The Horniman Museum & Gardens in London has teamed up with Singapore’s Resorts World Sentosa to spearhead a tandem experiment, which aims to achieve the simultaneous spawning of captive corals across two continents. This novel project is run by London’s Horniman Museum and Gardens, which boasts over 350,000 artefacts spanning a plethora of galleries which includes amongst others, natural history, anthropology and music. Resorts World Sentosa’s S.E.A aquarium in Singapore is co-piloting this project as well, making this collaboration an international trans-continental effort 6,736 miles apart.
The Horniman Museum and Gardens released an official press release as follows:
A collection of live corals has travelled from a South East Asian reef to a South East London aquarium, as part of a pioneering tandem experiment spanning 6,736 miles and two continents.
The study, run by the Horniman Museum and Gardens Aquarium in Forest Hill and the S.E.A. Aquarium at Resorts World Sentosa, aims to reproduce captive corals simultaneously in South London and Singapore.
Following their journey, the 14 specimens of Table coral, Acropora hyacinthus are now being kept behind the scenes at the Horniman’s Aquarium, in carefully-controlled conditions replicating those of their home reef. S.E.A. Aquarium are keeping a set of their own locally-sourced corals in the same conditions.
Jamie Craggs, Aquarium curator at the Horniman Museum and Gardens, says: ‘We’re hoping our new corals here will spawn, casting eggs and sperm into the surrounding water, at the same time as those at S.E.A. Aquarium – and crucially that this will happen simultaneously with the corals living wild on the original reef.’
The partnership also includes the SECORE Foundation, which is providing scientific support and updates from the Singaporean reef that the corals are from. The experiment will test whether the environmental controls being used in the Horniman’s wider Project Coral research are working, to replicate accurately the conditions of wild reefs, allowing researchers to predict when the captive corals will spawn. Project Coral aims to use this knowledge to manipulate captive coral spawning, to investigate the impact of climate change on coral reproduction.
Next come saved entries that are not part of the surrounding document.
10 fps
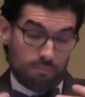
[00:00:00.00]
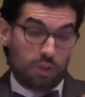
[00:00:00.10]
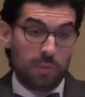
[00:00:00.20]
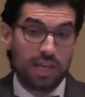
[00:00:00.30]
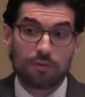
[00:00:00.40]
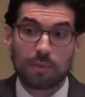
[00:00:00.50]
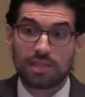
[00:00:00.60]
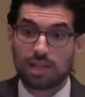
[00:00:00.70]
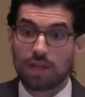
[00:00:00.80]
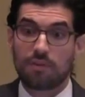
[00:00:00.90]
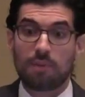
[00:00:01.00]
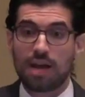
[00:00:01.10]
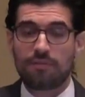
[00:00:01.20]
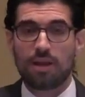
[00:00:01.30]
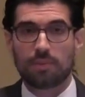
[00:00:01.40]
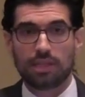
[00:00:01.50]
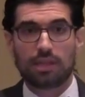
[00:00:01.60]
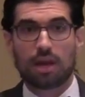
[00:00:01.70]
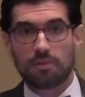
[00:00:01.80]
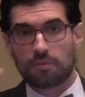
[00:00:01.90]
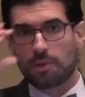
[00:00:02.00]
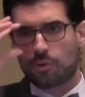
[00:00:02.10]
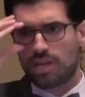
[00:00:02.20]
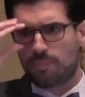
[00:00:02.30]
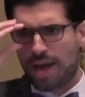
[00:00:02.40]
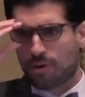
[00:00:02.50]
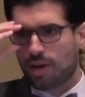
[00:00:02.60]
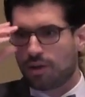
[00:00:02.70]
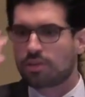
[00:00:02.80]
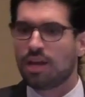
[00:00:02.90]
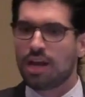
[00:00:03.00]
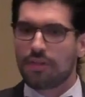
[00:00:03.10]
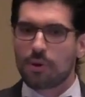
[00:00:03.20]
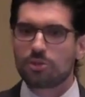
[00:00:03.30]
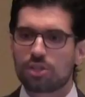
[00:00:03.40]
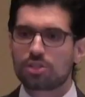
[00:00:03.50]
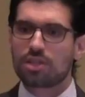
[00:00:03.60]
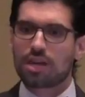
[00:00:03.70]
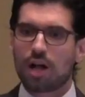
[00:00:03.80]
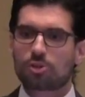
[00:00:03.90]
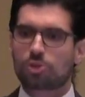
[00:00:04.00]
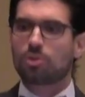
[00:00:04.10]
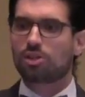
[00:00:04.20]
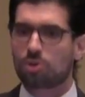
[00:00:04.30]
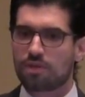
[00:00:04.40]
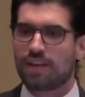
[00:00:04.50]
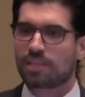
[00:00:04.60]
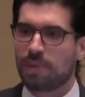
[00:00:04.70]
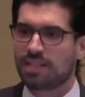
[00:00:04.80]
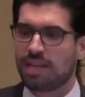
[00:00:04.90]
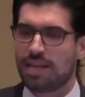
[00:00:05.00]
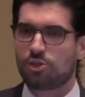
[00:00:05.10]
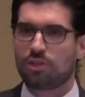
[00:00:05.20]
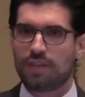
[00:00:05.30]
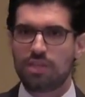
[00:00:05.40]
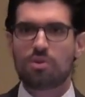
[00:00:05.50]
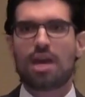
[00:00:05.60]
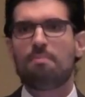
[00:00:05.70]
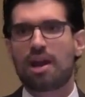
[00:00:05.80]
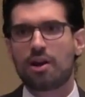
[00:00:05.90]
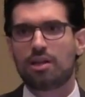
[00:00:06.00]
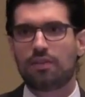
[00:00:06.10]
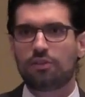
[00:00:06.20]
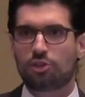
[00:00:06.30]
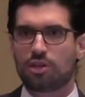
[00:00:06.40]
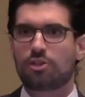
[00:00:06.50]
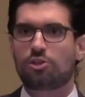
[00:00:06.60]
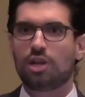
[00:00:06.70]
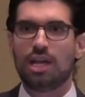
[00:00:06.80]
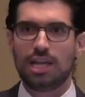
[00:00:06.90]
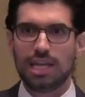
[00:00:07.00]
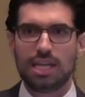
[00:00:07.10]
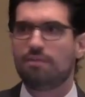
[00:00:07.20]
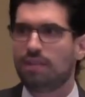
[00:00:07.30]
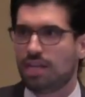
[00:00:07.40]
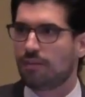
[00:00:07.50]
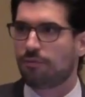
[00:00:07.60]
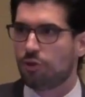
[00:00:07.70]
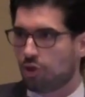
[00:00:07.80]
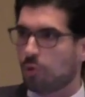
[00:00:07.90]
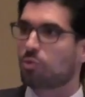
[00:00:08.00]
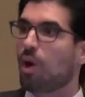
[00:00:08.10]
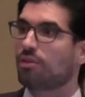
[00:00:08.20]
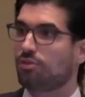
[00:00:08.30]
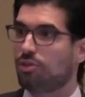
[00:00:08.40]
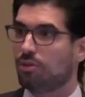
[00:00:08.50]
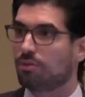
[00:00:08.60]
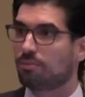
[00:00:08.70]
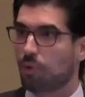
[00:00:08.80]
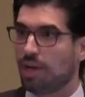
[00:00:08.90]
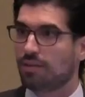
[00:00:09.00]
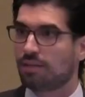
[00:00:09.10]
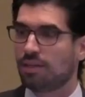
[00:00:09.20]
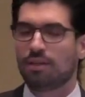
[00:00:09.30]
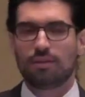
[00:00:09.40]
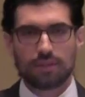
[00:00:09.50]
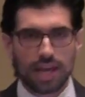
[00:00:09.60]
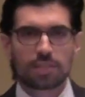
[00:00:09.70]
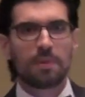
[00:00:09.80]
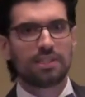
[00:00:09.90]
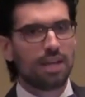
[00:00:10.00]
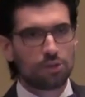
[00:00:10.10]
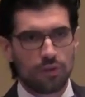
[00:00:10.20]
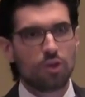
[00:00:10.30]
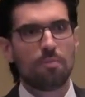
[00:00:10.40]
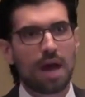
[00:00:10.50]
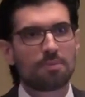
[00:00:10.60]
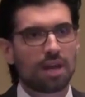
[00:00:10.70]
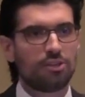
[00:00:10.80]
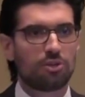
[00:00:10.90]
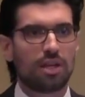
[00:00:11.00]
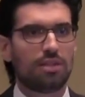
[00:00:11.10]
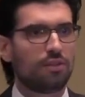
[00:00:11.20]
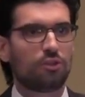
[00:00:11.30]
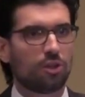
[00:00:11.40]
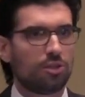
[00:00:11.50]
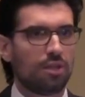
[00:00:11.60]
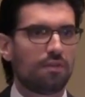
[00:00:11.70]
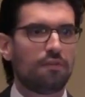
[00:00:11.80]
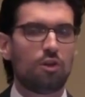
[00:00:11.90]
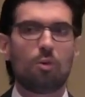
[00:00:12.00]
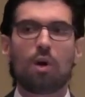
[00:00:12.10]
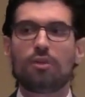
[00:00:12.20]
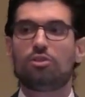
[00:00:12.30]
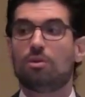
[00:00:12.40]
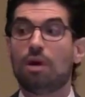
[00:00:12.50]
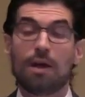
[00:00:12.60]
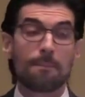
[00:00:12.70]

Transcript: Speaking for myself and my family, coming from a Greek background, there was just the cultural sort of expectation that you get married in the church even if you don't want to, right? The expectation that you baptize your kids in the church even if you don't want to.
Mathilde Richer de Forges, Senior Manager of Conservation, from S.E.A. Aquarium says: ‘Current research is limited to studying a single spawning event in the field. This collaboration will deepen our understanding of coral biology, and the predictive reproduction of corals under human care.’
Jamie Craggs says: ‘We believe Project Coral already achieved a world-first in 2013 – to purposefully induce broadcast coral spawning in captivity. If this new experiment is successful, it brings us one more step closer to a full understanding of coral reproduction, which we can then use to help secure the future of coral reefs.’
Best of luck to the Horniman Musem & Gardens, RWS’s S.E.A Aquarium and the SECORE foundation. We’ll be sure to keep our eyes and ears peeled for any updates on this exciting venture. A huge shout out to Jamie Craggs, Dr. James Guest, Aaron, Marguerite and the rest of the RWS aquarists for a fantastic job in collecting and conditioning the wild corals, as well as overseeing the successful and efficient transport back to London. Exciting times are ahead of us and it’s shaping up to be a fantastic year for fish and coral culture alike.